# Galvan Reels?



## NoMoSurf (Oct 2, 2007)

Anyone have any experience with Galvan reels? I have found a store with a couple on super clearance. They have a Torque T-12 for $325 that is normally $535. But I have no experience with them and dont know anyone that does. They are quite nice from what I understand.

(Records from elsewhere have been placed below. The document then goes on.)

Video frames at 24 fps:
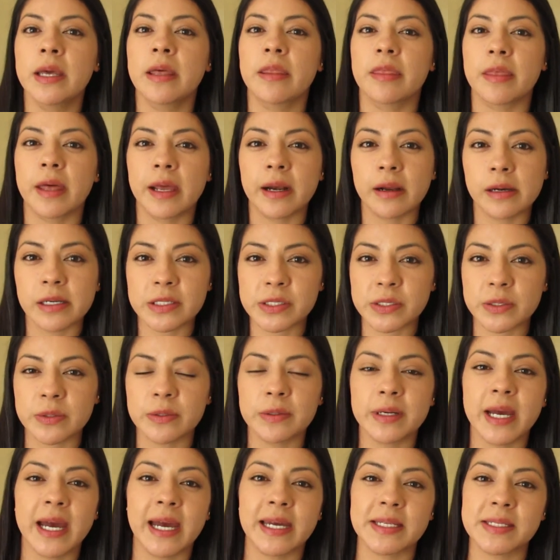That also
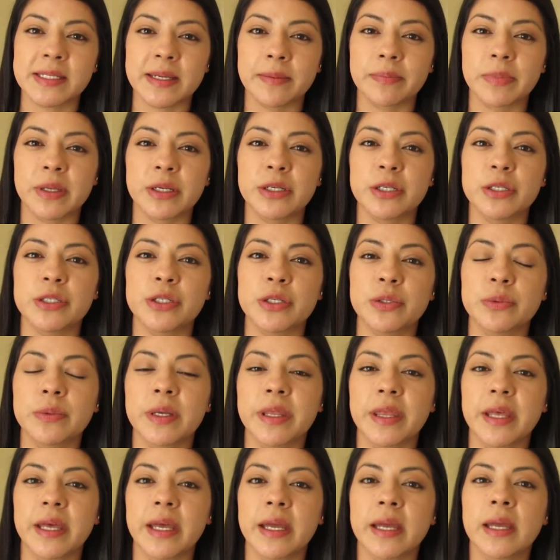has something to do
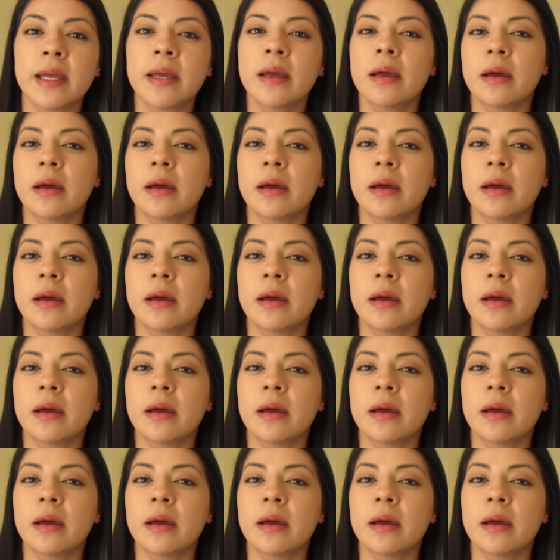with it.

This leads to my next question. I have a 10wt Echo rod and am thinking of getting a better reel. The T-12 is a 12wt size, but they are very very light. Lighter than my current 9/10wt reel. And the T-12 is only .25 inches larger in diameter. It holds a whole nother 100yds of backing. Which could be a bonus for me, as I plan to target kings.sailfish/dorado, and maybe small tarpon with it. Any cons to putting an oversize reel on a 10wt? It is lighter than current and only .25 inch bigger. They dont have a T-10 in stock.


----------



## Arky Guy (Jul 12, 2011)

The T-12 reels and all the T-series are sweet reels. You would not be disappointed going with the T-12 on a 10wt. They have great drags and pick up line well. Grab it at that price and enjoy.


----------



## NoMoSurf (Oct 2, 2007)

Thanks. I think I will.

I just wanted to get an opinion on oversizing to make sure there wasn't some aspect that I wasn't thinking of. I'm relatively inexperienced at fly fishing. I've done it off and on (much more off) for 15 years or so. But I have no experience in anything this large.

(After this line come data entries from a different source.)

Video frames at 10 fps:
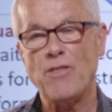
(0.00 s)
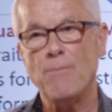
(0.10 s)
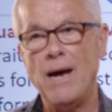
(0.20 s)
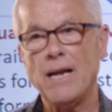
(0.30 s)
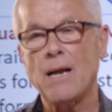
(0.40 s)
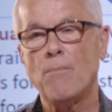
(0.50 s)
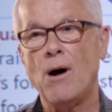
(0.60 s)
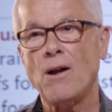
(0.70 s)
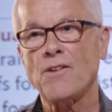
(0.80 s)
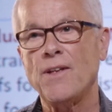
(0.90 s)
mathematical
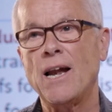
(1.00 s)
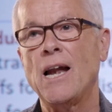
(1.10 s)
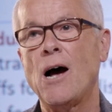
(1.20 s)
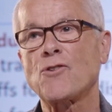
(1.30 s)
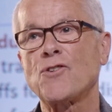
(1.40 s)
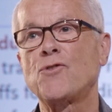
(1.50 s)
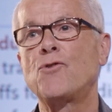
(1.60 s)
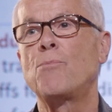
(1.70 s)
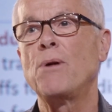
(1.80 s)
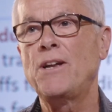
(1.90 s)
models that allows us
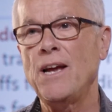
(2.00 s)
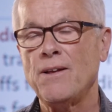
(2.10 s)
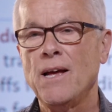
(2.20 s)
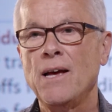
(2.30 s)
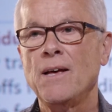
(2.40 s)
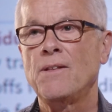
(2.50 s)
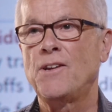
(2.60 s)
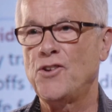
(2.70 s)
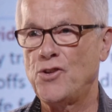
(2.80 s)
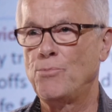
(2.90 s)
to predict
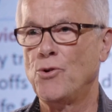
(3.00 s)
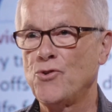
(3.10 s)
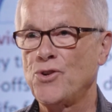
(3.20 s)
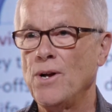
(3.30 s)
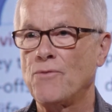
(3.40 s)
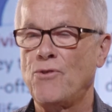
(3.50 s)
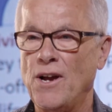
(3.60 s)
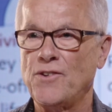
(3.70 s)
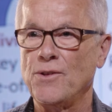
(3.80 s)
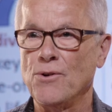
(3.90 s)
the distribution of
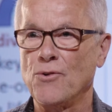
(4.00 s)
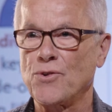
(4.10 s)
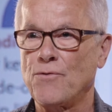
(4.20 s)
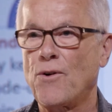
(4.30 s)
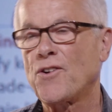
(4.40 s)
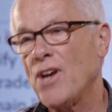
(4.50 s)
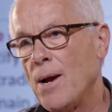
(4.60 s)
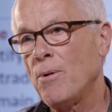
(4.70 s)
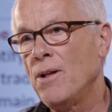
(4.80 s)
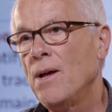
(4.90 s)
traits in the ocean. For
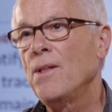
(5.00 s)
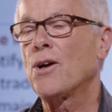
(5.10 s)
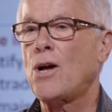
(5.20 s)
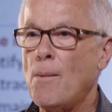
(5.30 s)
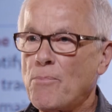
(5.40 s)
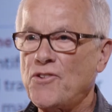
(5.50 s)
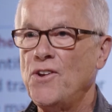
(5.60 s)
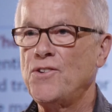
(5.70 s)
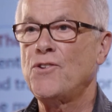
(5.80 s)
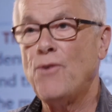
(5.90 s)
example,
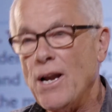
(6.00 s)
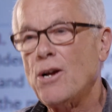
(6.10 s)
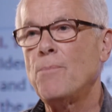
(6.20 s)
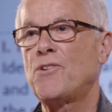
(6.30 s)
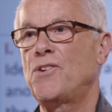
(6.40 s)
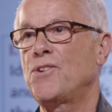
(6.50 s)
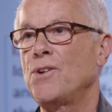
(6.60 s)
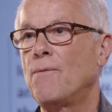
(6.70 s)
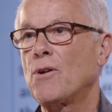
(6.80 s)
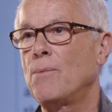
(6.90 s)
the trait
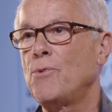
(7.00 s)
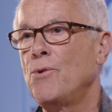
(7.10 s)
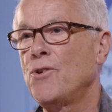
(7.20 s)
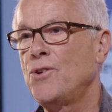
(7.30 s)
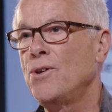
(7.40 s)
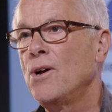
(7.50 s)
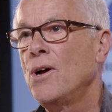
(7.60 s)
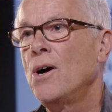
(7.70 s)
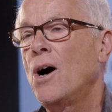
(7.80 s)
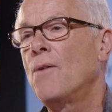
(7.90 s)
composition of a community,
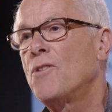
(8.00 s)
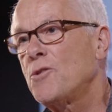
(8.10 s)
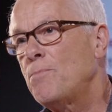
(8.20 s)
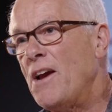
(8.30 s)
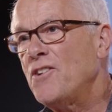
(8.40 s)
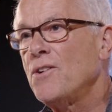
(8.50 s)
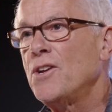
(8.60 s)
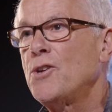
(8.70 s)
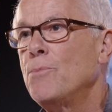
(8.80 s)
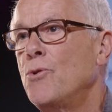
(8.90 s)
of the spatial
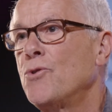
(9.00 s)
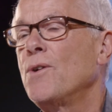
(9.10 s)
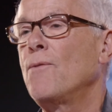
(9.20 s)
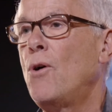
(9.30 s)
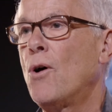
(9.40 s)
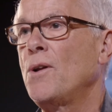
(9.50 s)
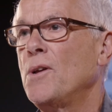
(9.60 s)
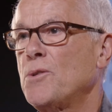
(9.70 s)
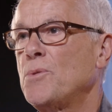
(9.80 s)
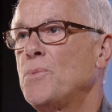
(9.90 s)
distribution of
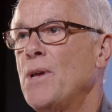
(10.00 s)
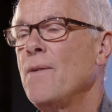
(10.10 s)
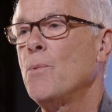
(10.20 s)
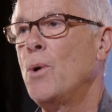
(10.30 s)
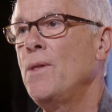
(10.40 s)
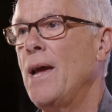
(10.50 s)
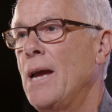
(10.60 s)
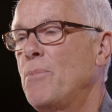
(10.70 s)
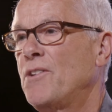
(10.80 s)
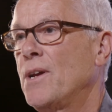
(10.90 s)
organisms with
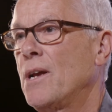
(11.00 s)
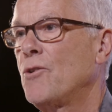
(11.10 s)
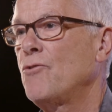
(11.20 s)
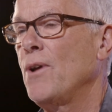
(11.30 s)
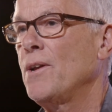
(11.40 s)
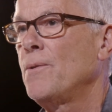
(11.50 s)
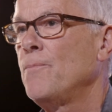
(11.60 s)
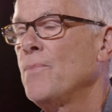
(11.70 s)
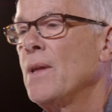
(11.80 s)
a particular trait.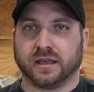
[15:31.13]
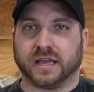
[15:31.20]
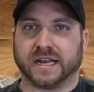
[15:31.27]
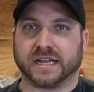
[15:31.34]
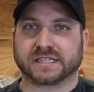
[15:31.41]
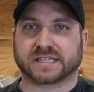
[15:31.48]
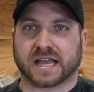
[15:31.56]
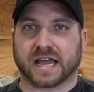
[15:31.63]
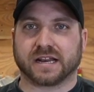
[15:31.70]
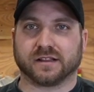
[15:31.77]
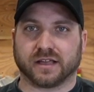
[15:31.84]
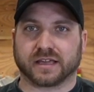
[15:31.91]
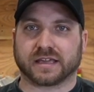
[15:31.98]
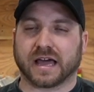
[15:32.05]
and it's kind
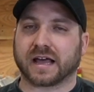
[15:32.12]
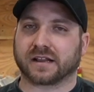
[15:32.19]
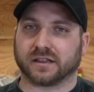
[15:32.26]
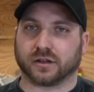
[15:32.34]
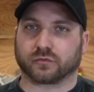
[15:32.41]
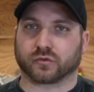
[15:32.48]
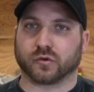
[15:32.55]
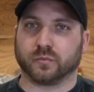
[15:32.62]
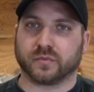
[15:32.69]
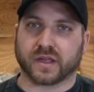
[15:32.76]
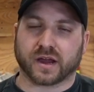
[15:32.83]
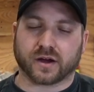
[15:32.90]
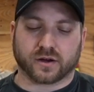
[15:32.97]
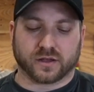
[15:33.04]
of like got a little room
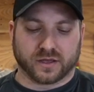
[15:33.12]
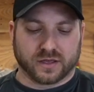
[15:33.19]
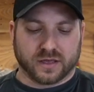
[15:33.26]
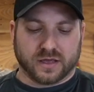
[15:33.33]
there.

I was looking for something a bit nicer than my Bass Pro White River Kingfisher 9/10. But there seems that once you get above a 9wt, there is a big gap in reel price/quality. There's the $100-$150 rells and then they jump straight to the $500+ reels. I wanted to be somewhere in between. This clearance priced reel fits the bill. Except that I wanted about 3 spools for different lines. At $250 each for the Galvans, that wont be happening. I'll just have to use my Kingfisher to spool my different lines off backwards and store them on extra kingfisher spools. LOL


----------



## Boboe (Feb 4, 2013)

Galvan makes high quality reels. I've never been disappointed with them.


Sage makes good reels and in large sizes. They're not as expensive as Abel or Nautilus. Hatch and Loop also make good large reels.


----------